**Your assignment**
Could the entries below be reproduced exactly, with the images removed?

Provided data section start

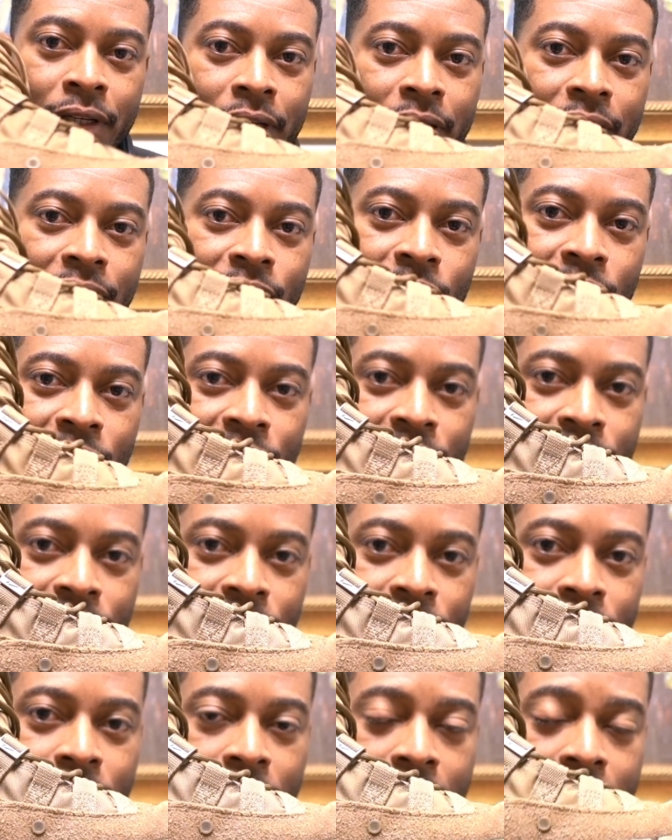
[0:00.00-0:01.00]
and all
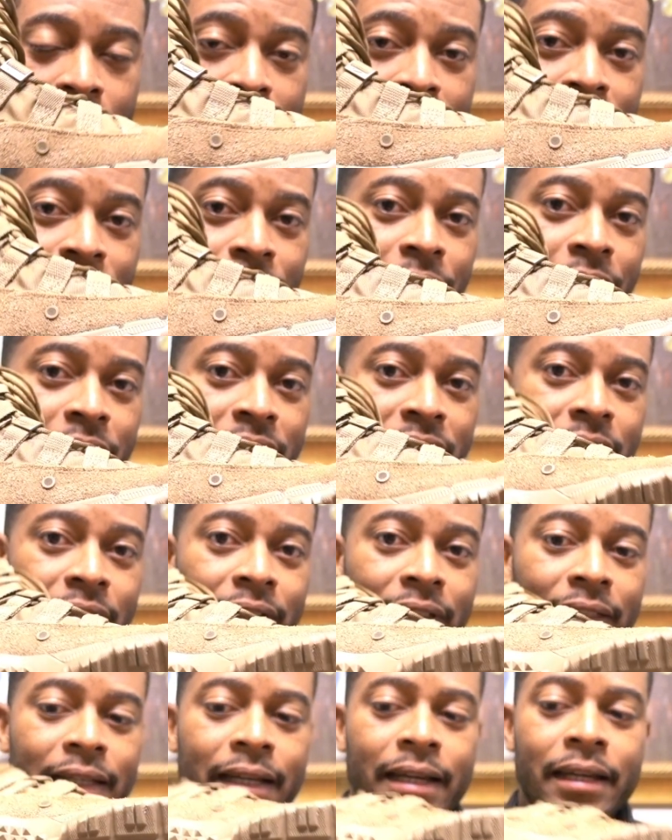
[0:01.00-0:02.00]
your activities
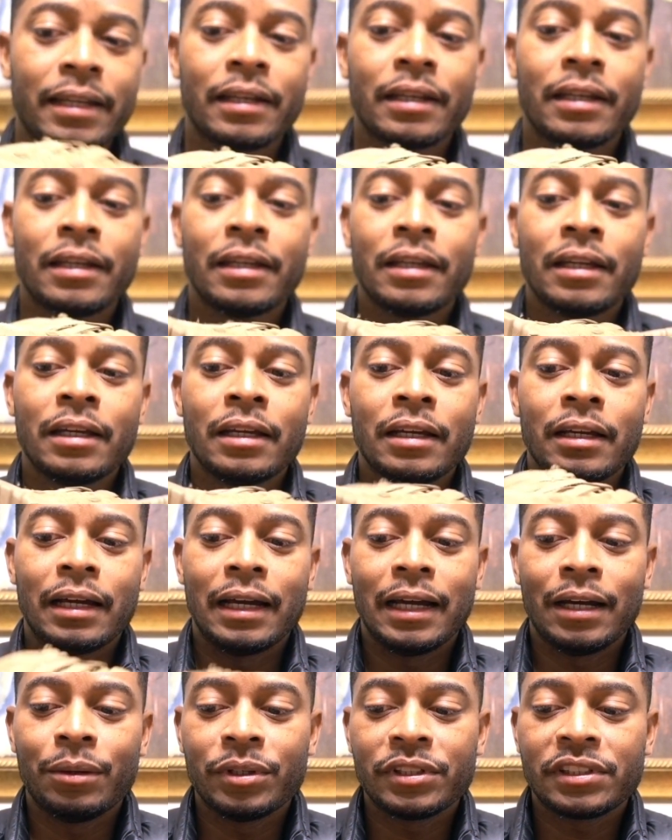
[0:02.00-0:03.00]
like that.
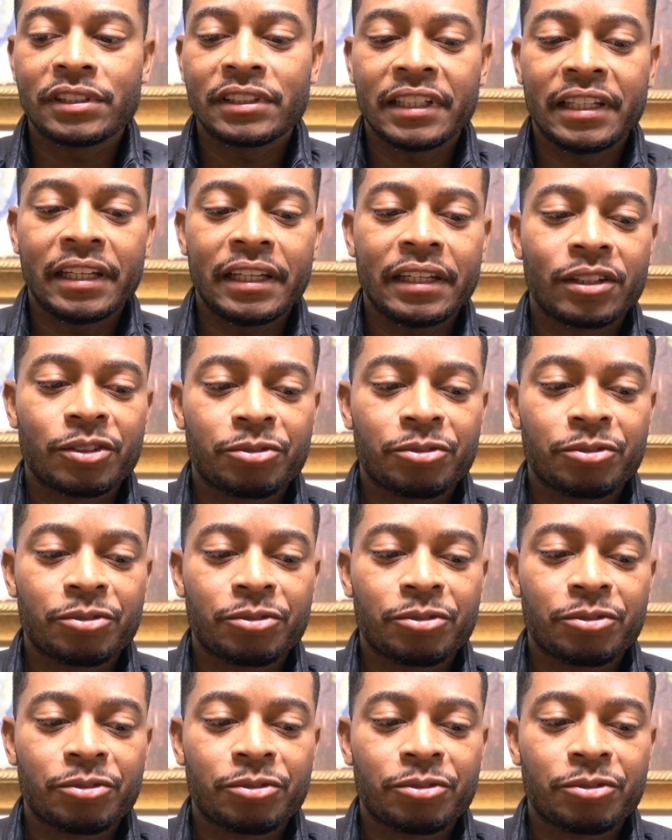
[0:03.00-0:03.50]
I would say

Provided data section end

**Your response**
[0:00.00-0:01.00]
and all
[0:01.00-0:02.00]
your activities
[0:02.00-0:03.00]
like that.
[0:03.00-0:03.50]
I would say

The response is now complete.